Protocol processing is slightly more complex for a reliable, flow-controlled protocol such as TCP. As in the original architecture, data written by an application is queued in the socket queue. Some data may be transmitted immediately in the context of the user process performing the send system call. The remaining data is transmitted in response to arriving acknowledgments, and possibly in response to timeouts.
The main difference between UDP and TCP processing in the LRP architecture is that receiver processing cannot be performed only in the context of a receive system call, due to the semantics of TCP. Because TCP is flow controlled, transmission of data is paced by the receiver via acknowledgments. Achieving high network utilization and throughput requires timely processing of incoming acknowledgments. If receiver processing were performed only in the context of receive system calls, then at most one TCP congestion window of data could be transmitted between successive receive system calls, resulting in poor performance for many applications.
The solution is to perform receiver processing for TCP sockets asynchronously when required.

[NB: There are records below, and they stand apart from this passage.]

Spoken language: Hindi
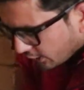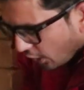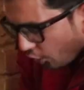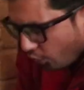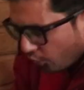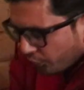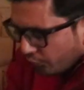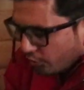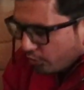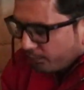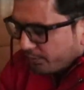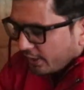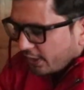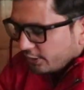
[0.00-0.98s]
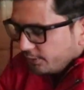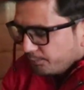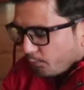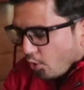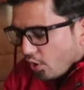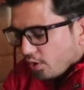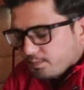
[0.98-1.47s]
था ओरियो ब्रानी
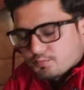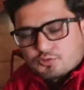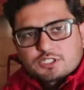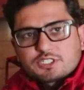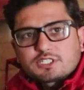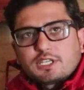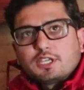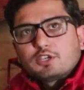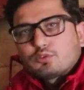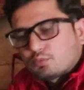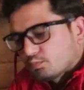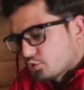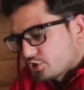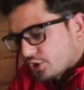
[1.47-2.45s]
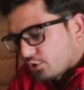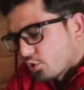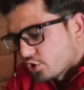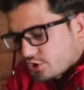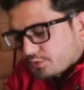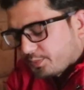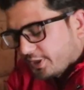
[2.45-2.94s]
पॉप जिसकी मुझे
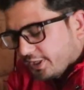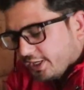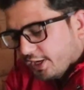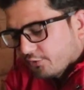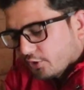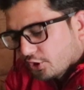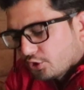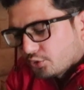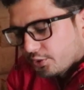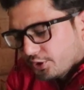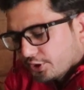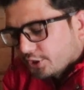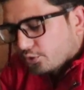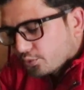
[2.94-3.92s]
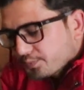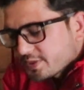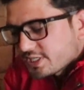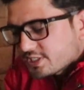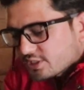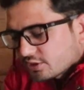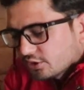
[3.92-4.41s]
कॉस्ट पड़ी है वन ट्वेंटी
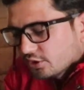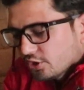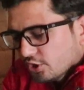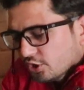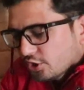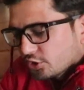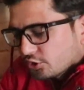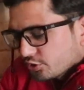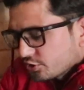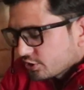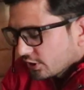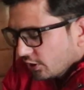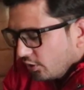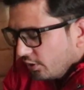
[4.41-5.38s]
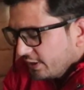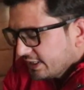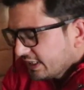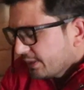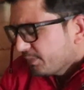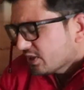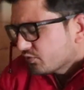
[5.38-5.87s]
रुपीज़ तो चलो
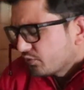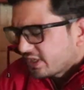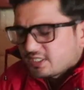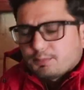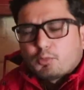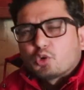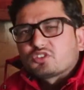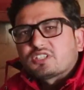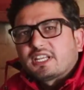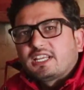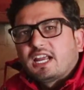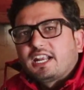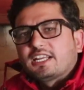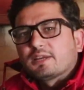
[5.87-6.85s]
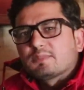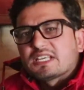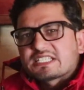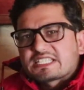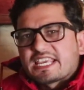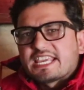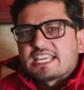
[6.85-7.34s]
इनके पास वैसे बहुत सारी आइटम
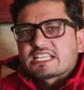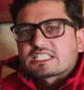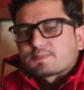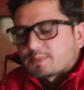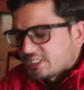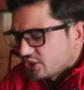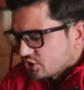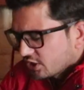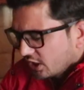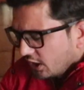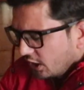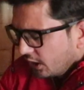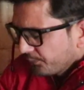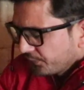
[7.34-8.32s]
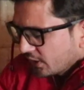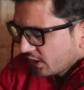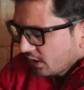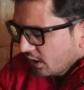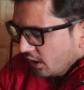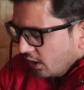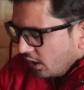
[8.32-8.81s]
है सेक्स पिज़्ज़ा
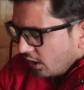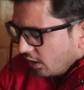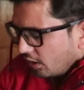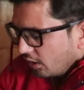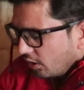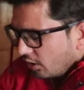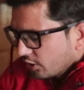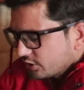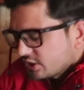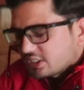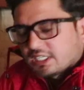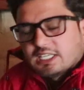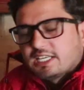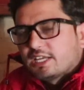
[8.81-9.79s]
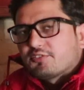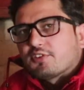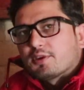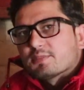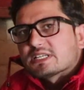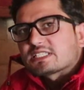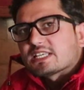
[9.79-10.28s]
और जिसके लिए
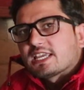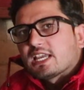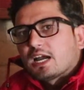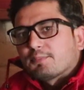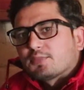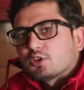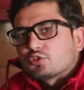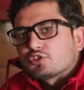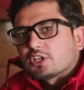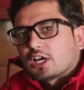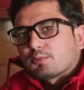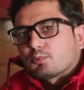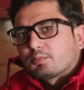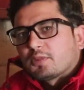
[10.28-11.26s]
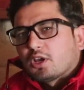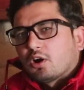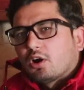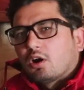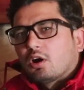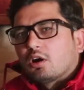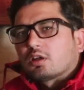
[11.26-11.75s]
फेमस है यहाँ अपने होशियारपुर में
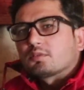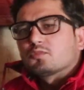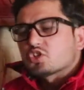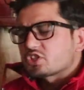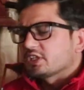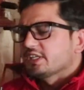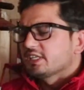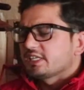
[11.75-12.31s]
और मोस्टली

Packets arriving on TCP connections can thus be processed even when the application process is not blocked on a receive system call. Unlike in conventional architectures, this asynchronous protocol processing does not take strict priority over application processing. Instead, the processing is scheduled at the priority of the application process that uses the associated socket, and CPU usage is charged back to that application. Under normal conditions, the application has a sufficiently high priority to ensure timely processing of TCP traffic. If an excessive amount of traffic arrives at the socket, the application's priority will decay as a result of the high CPU usage. Eventually, the protocol processing can no longer keep up with the offered load, causing the channel receiver queue to fill and packets to be dropped by the NI. In addition, protocol processing is disabled for listening sockets that have exceeded their listen backlog limit, thus causing the discard of further SYN packets at the NI channel queue. As shown in Section 4, TCP sockets enjoy similar overload behavior and traffic separation as UDP sockets under LRP.
There are several ways of implementing asynchronous protocol processing (APP). In systems that support (kernel) threads (i.e., virtually all modern operating systems), an extra thread can be associated with application processes that use stream (TCP) sockets. This thread is scheduled at its process's priority and its CPU usage is charged to its process. Since protocol processing always runs to completion, no state needs to be retained between activations. Therefore, it is not necessary to assign a private runtime stack to the APP thread; a single per CPU stack can be used instead. The resulting per-process space overhead of APP is one thread control block. This overhead can be further reduced through the use of continuations [3]. The exact choice of a mechanism for APP greatly depends on the facilities available in a particular UNIX kernel. In our current prototype implementation, a kernel process is dedicated to TCP processing.